Four in ten adults in the UK report having experienced depression at some point in their life and many are in a long-term relationship at the time. How can professionals better support couples?
Health and wellbeing
Dr Susan McPherson
Partners of people suffering from depression can find their lives turned upside down. The dynamics of the relationship can change significantly and, vice versa, the relationship can also affect depression. So why is couples therapy not routinely offered for depression?
Medical sociologist Dr Susan McPherson supervised a research team who interviewed partners of people with long-term depression. Their findings have been published in a paper called Couples' Disease: The Experience of Living with a Partner with Chronic Depression.
“The impact on couples seemed incredibly important,” explains Dr McPherson. “So many adults with long-term depression are in a relationship or have been in the past, and that relationship (whether it survives or breaks down) is a key part of the context within which any individual experiences depression.”

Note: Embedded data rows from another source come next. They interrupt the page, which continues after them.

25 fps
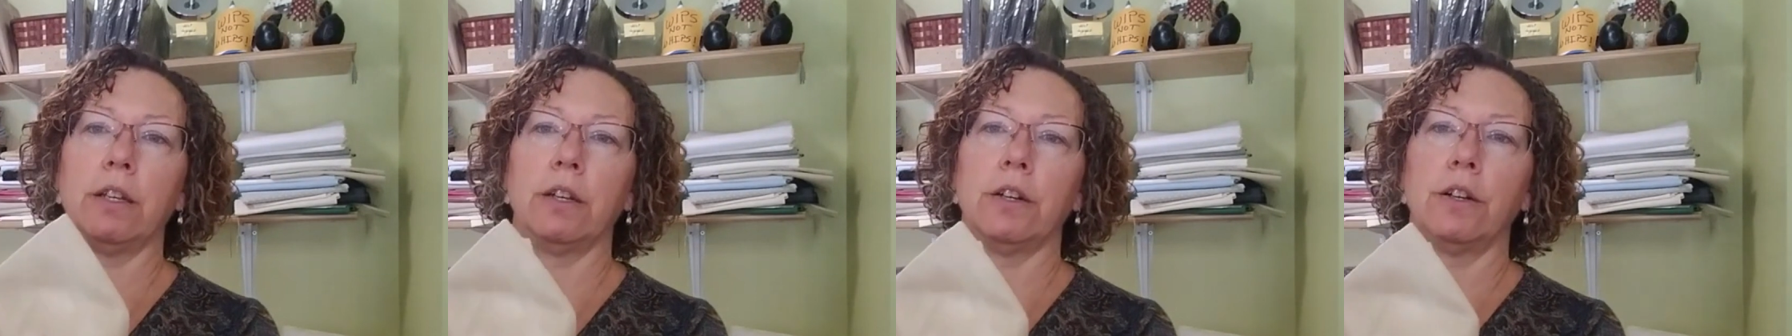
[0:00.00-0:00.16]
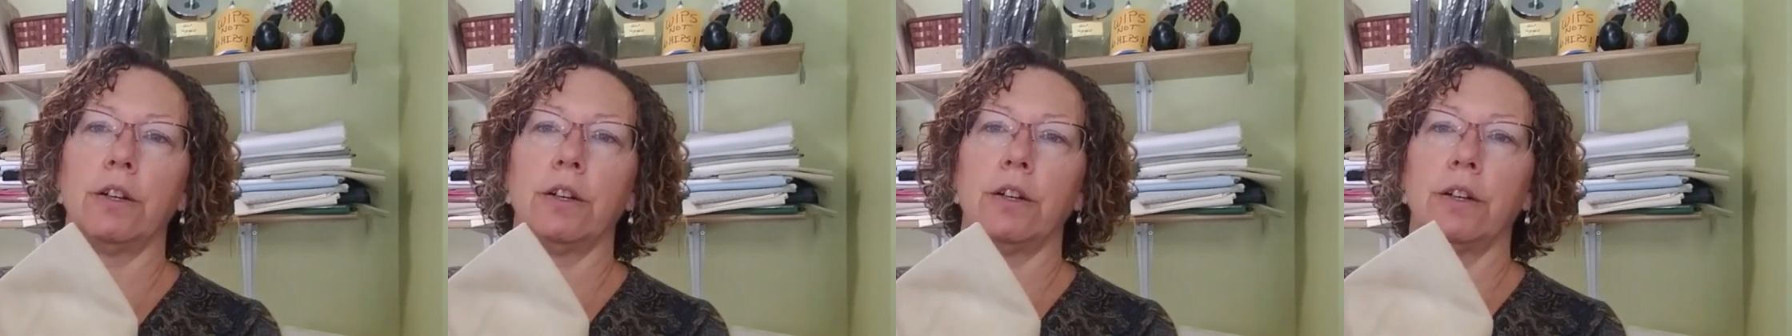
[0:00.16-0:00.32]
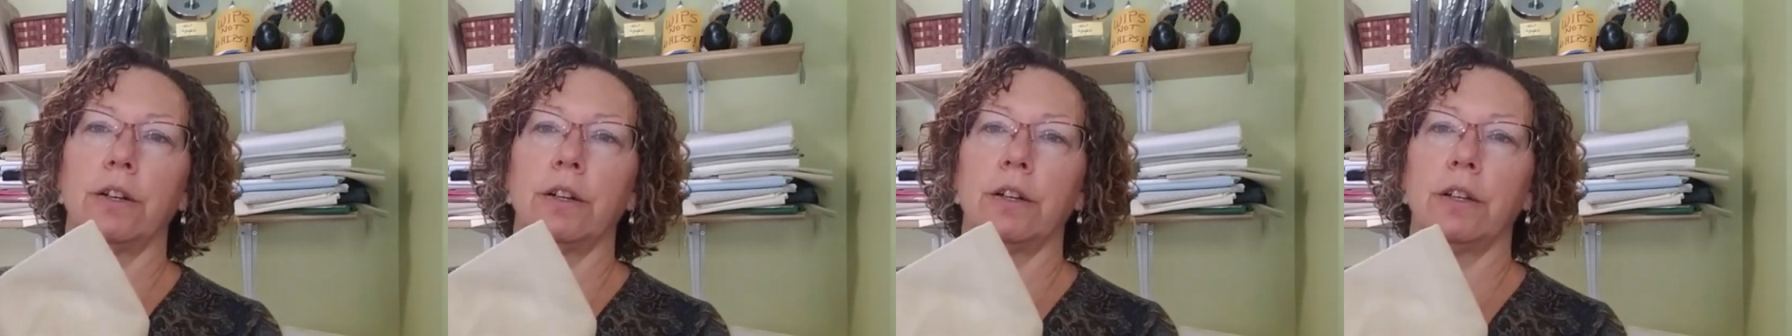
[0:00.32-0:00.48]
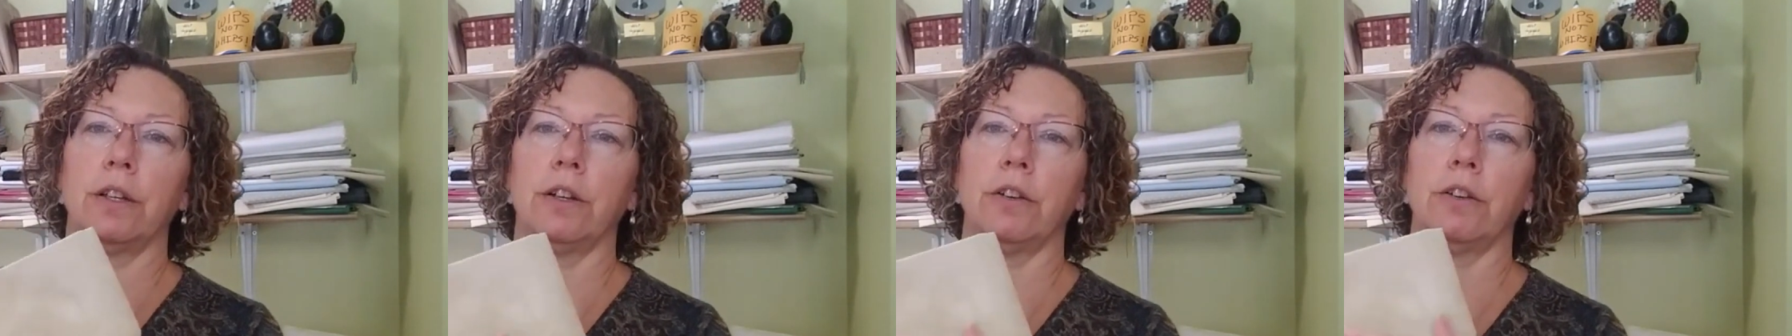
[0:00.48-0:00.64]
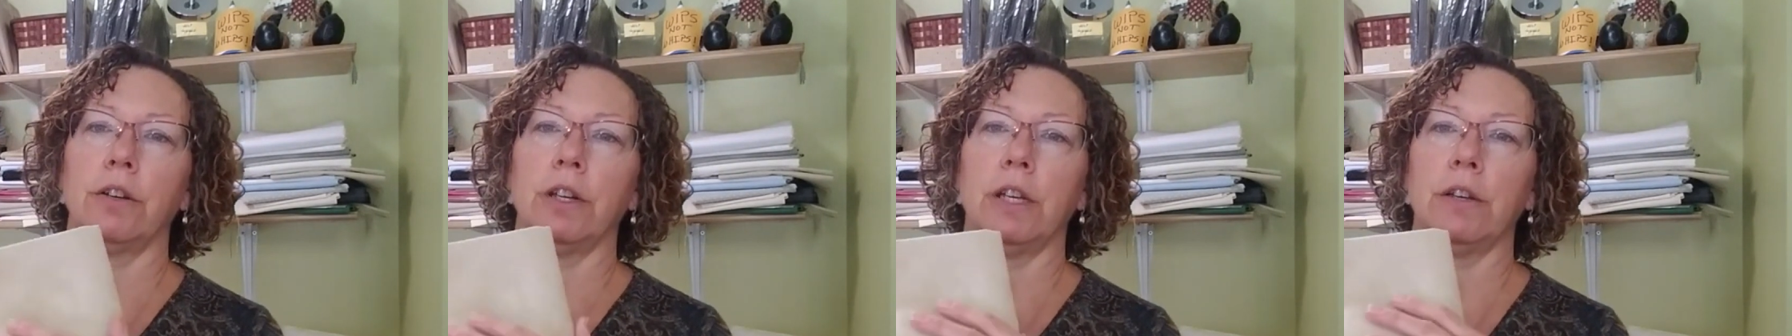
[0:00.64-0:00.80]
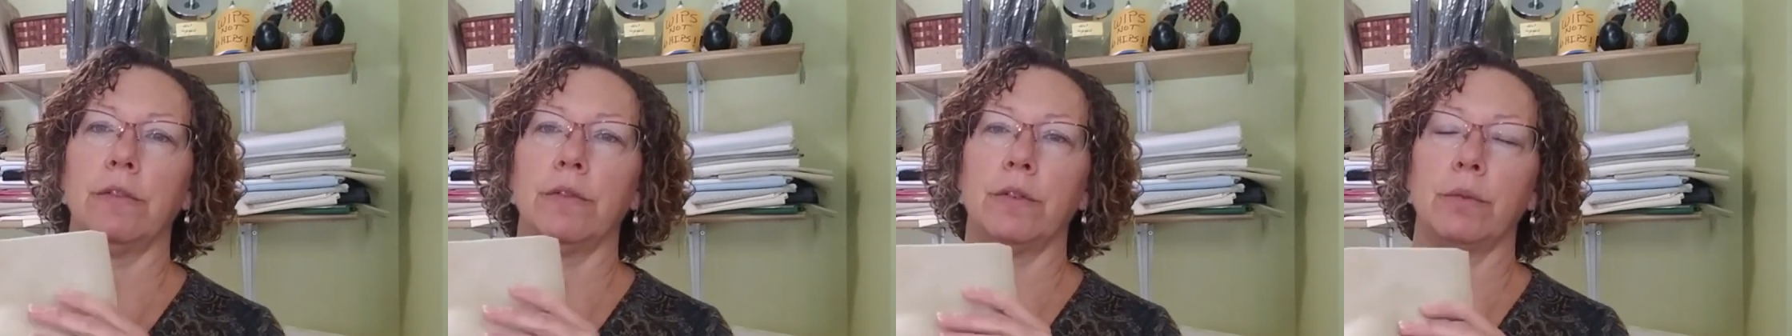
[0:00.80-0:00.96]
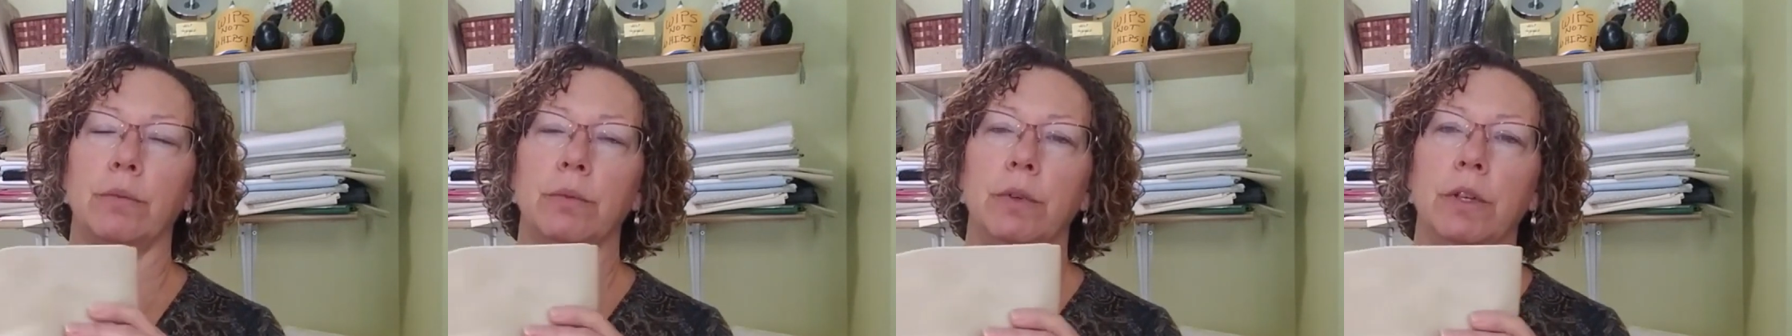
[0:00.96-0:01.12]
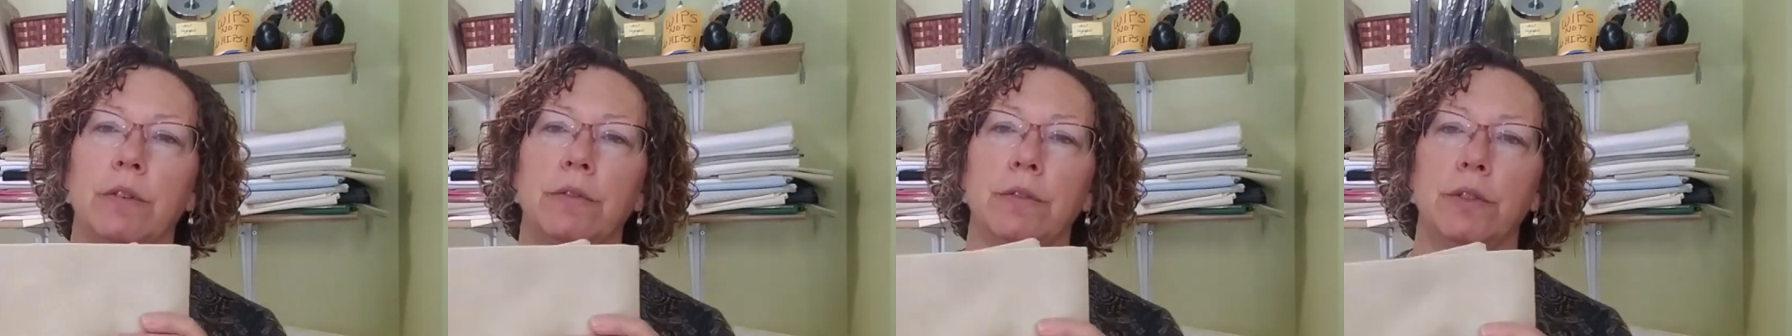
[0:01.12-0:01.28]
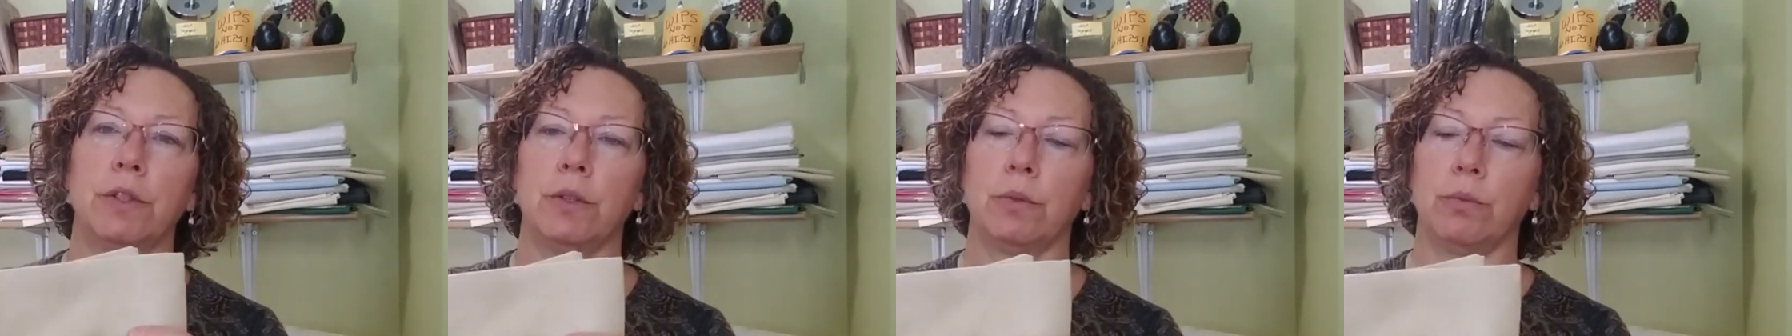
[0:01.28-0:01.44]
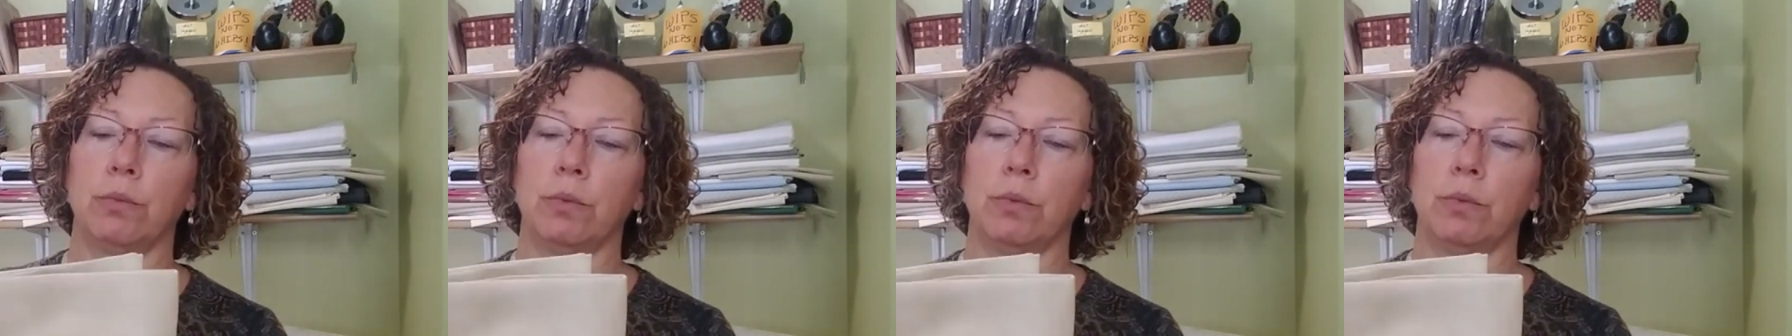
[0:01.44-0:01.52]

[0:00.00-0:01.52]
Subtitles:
your even weaves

The research found that people suffering from depression who are in a relationship are rarely – if ever – offered couples therapy, and partners of patients feel excluded from their care.
The research team is calling for greater awareness of the emotional impact on partners among frontline health service staff and for increased accessibility of couples therapy.
One of the key findings was that the participants had all gone through a similar process as their partners became unwell.
Pre-diagnosis, people tried to explain the changes they could see in their partner’s behaviour. While diagnosis gave them a concrete explanation and a hope that it was ‘something we can fix together’, the realisation that there was no simple cure then sank in and the depression started to dominate their life. They then had to learn to navigate their new day-to-day reality.
“Life goes on and you cook the dinner and deal with the kids and go to work and do the shopping… But sometimes it feels like you are wearing a coat of lead. But an invisible one; no-one else knows it’s there.”
Crucially, on top of the burden on partners as individuals, the relationship between the couple was affected at every stage.
This is where couples therapy comes in. As partners find depression coming between them, joint therapy could help partners work as a team again. Couples therapy has the potential to prevent relationship breakdown which in turn could help avoid further depressive episodes induced by relationship loss and so save health service resources in the longer term.
As of November 2017, current National Institute for Health and Care Excellence (NICE) guidelines say that couples therapy should be “considered” if a relationship might be contributing to an individual’s depression. Draft new guidelines propose that it should also be considered if involving the partner may help with the individual’s treatment.
“NICE judges treatments on a very narrow basis,” says Dr McPherson. “NICE focuses on short-term outcomes, looking only at symptoms in individuals, which doesn’t give the full picture of the wider and longer term burden on those individuals, couples, families and communities. NICE is failing to treat depression as a long-term condition on par with physical conditions – a supposed NHS principle known as ‘parity of esteem’.”
None of the people interviewed by our researchers had been offered couples therapy, and most felt excluded from their partner’s care and treatment. They felt medical professionals didn’t acknowledge the significant impact that living with a partner with depression can have.
“We obviously want to see couples therapy offered more widely for depression, but it goes further than that,” says Dr McPherson.
“We hope our research will highlight the link between past and present relationship difficulties and depression and show that couples therapy could also be used as a preventative measure – an intervention before depression develops.”